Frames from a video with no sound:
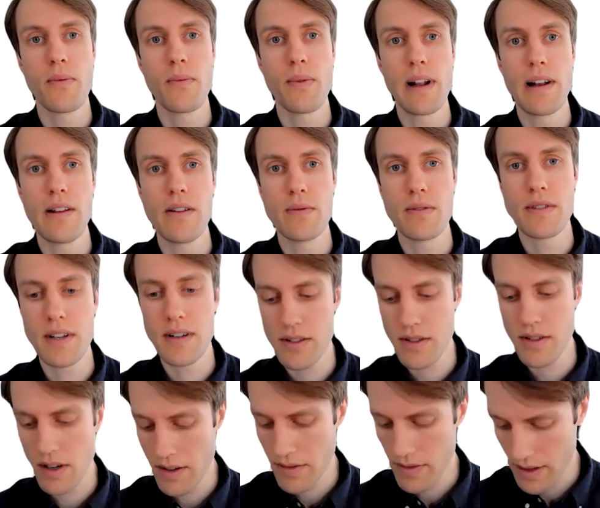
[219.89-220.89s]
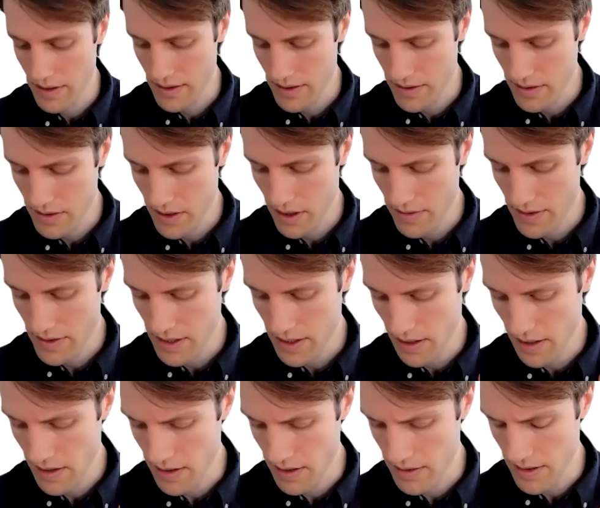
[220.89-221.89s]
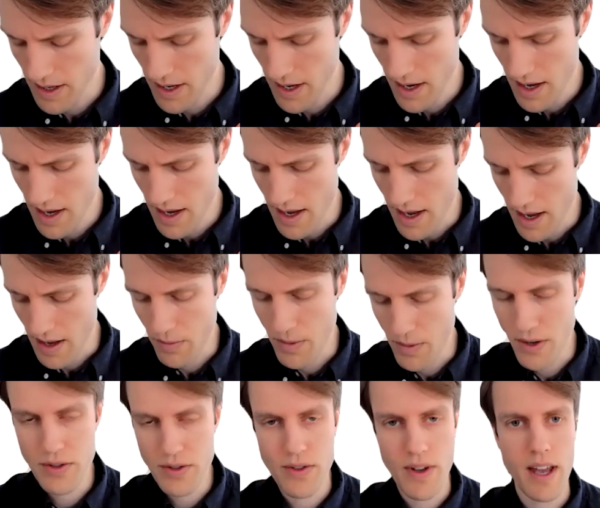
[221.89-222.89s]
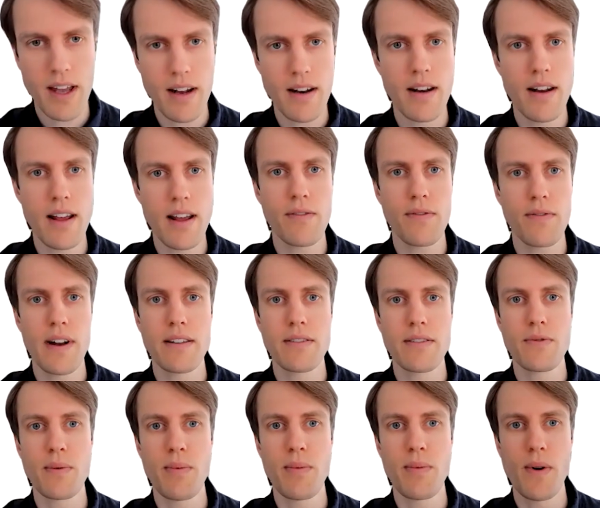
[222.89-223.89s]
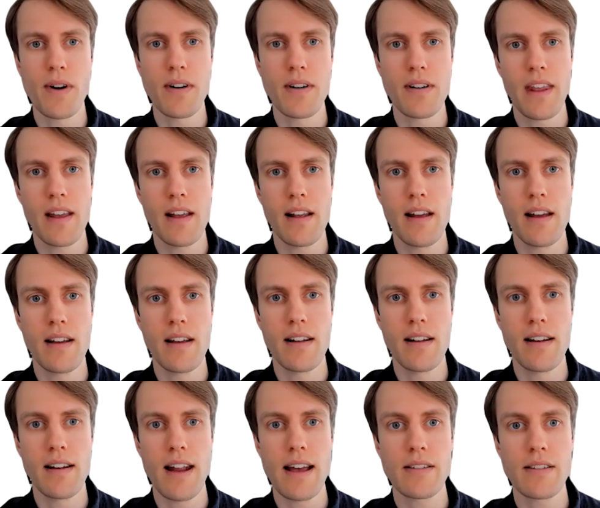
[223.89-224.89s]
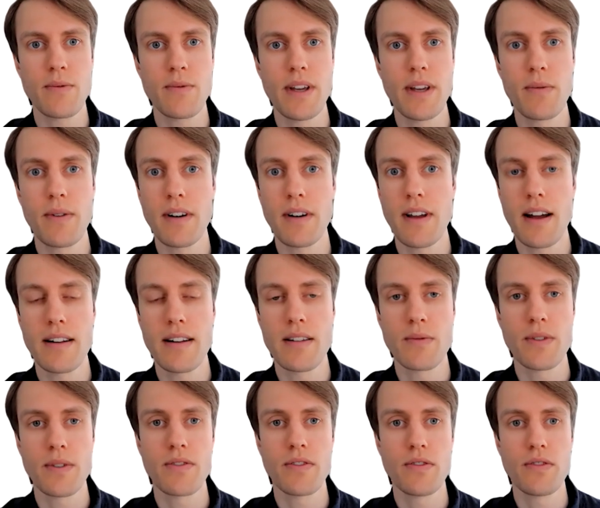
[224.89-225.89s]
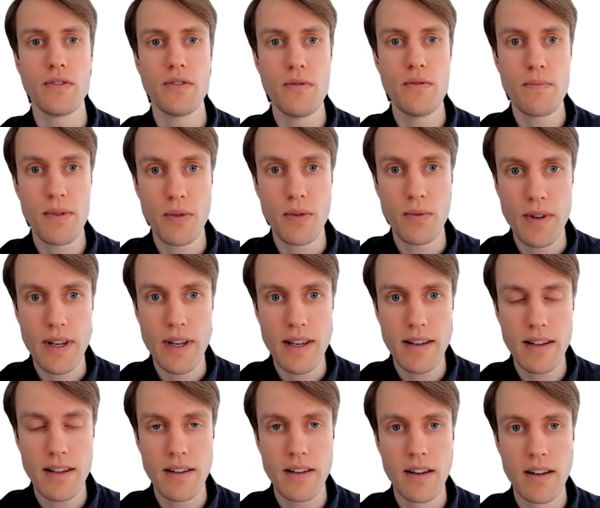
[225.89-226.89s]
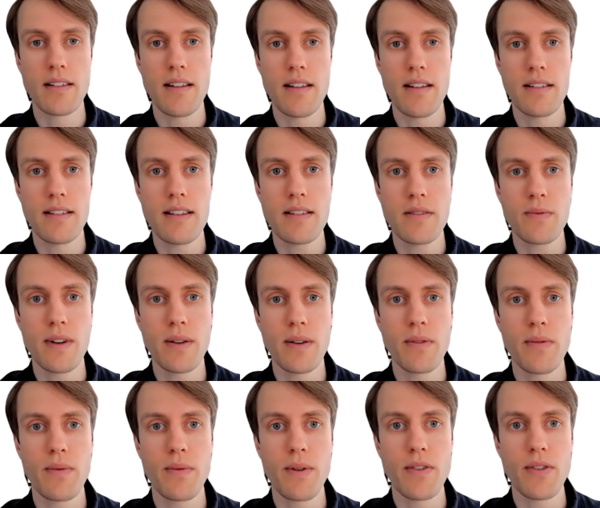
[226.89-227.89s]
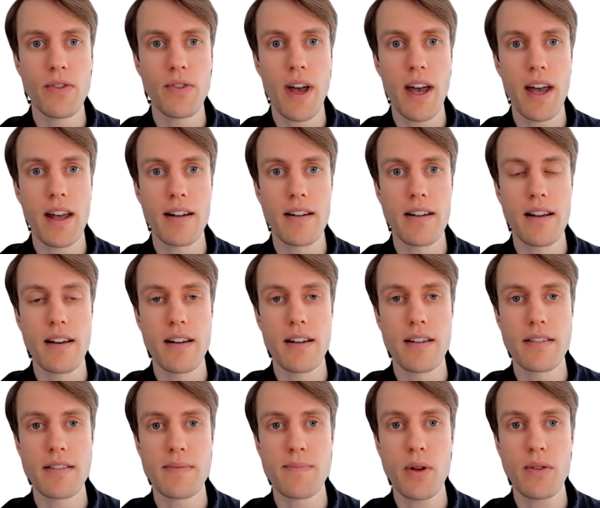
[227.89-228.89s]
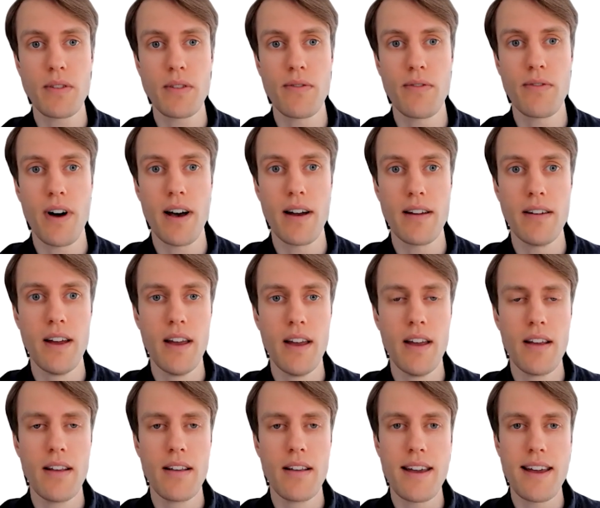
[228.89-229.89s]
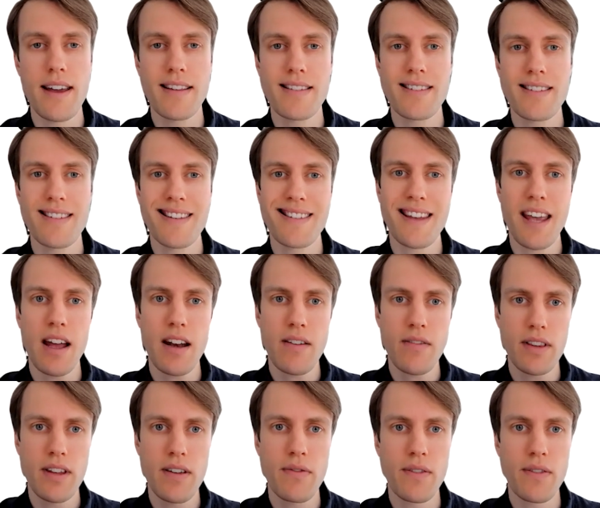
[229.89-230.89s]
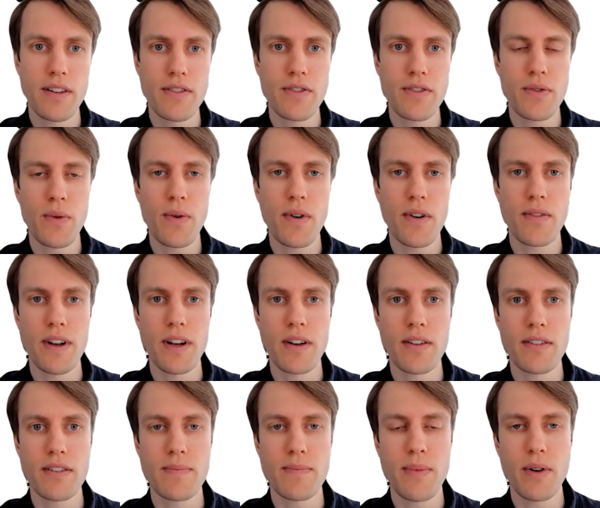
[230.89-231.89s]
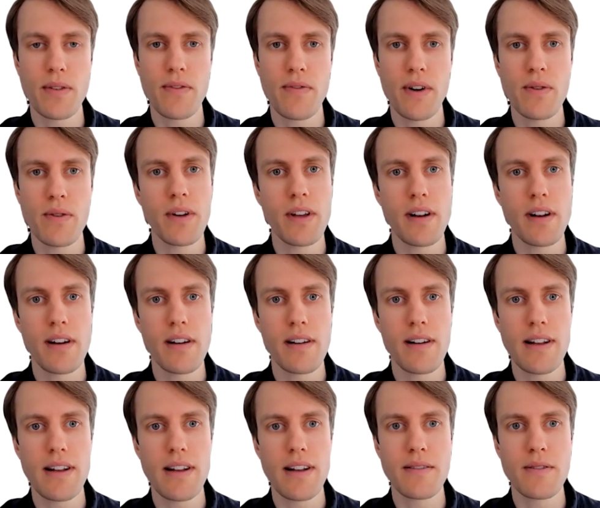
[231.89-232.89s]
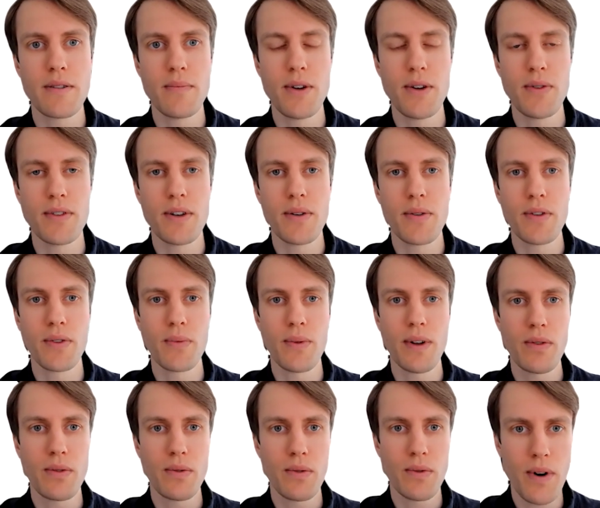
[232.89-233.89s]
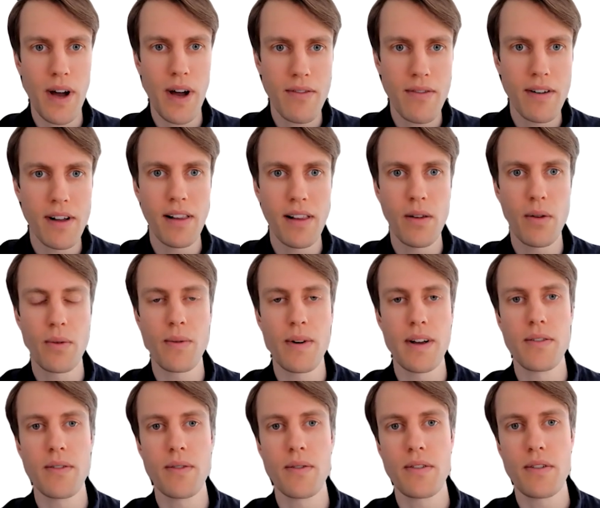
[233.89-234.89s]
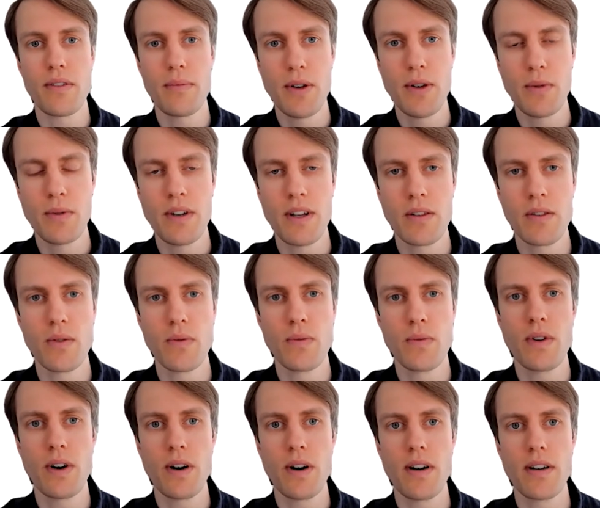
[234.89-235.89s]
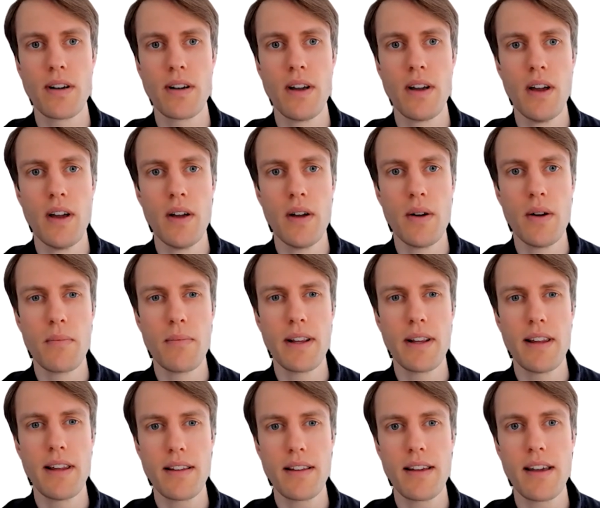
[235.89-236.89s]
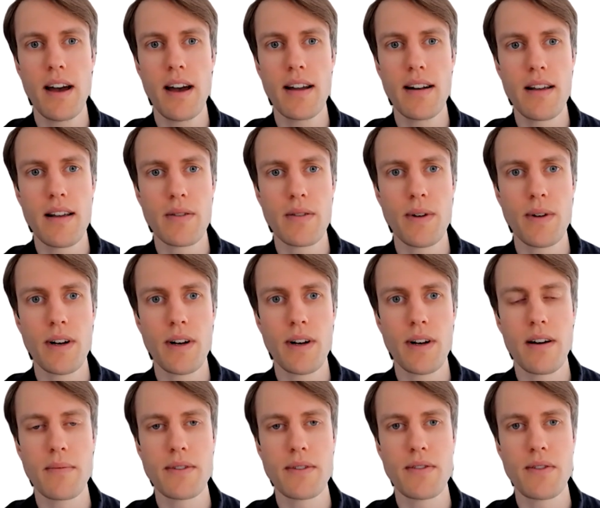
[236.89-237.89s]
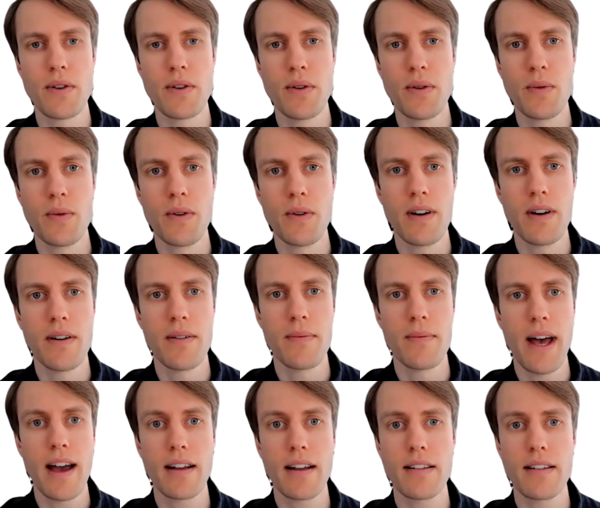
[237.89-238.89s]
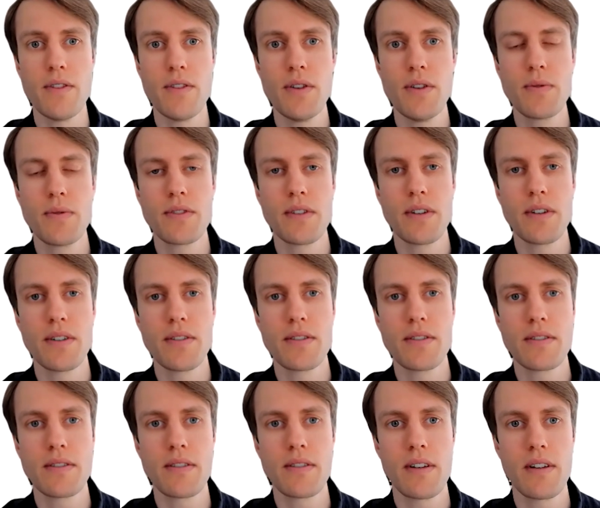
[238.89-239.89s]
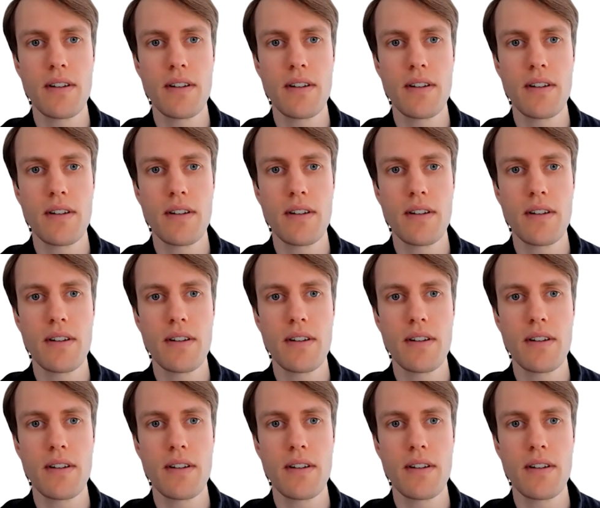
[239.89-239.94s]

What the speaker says: use their service a lot. And we also had a Netflix report last week where guidance was super weak. And this week we also had Spotify. It's kind of a different story because Spotify, you can listen to music also when you travel or when you're commuting to work. But that guidance when it comes to active users,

···

◆ EXERCISE PROMPT
Every line from the one that holds "[236.89-237.89s]" to the end of the listing should be output exactly, with pictures left out, please.

◆ ANSWER AREA
[236.89-237.89s]
[237.89-238.89s]
[238.89-239.89s]
[239.89-239.94s]

What the speaker says: use their service a lot. And we also had a Netflix report last week where guidance was super weak. And this week we also had Spotify. It's kind of a different story because Spotify, you can listen to music also when you travel or when you're commuting to work. But that guidance when it comes to active users,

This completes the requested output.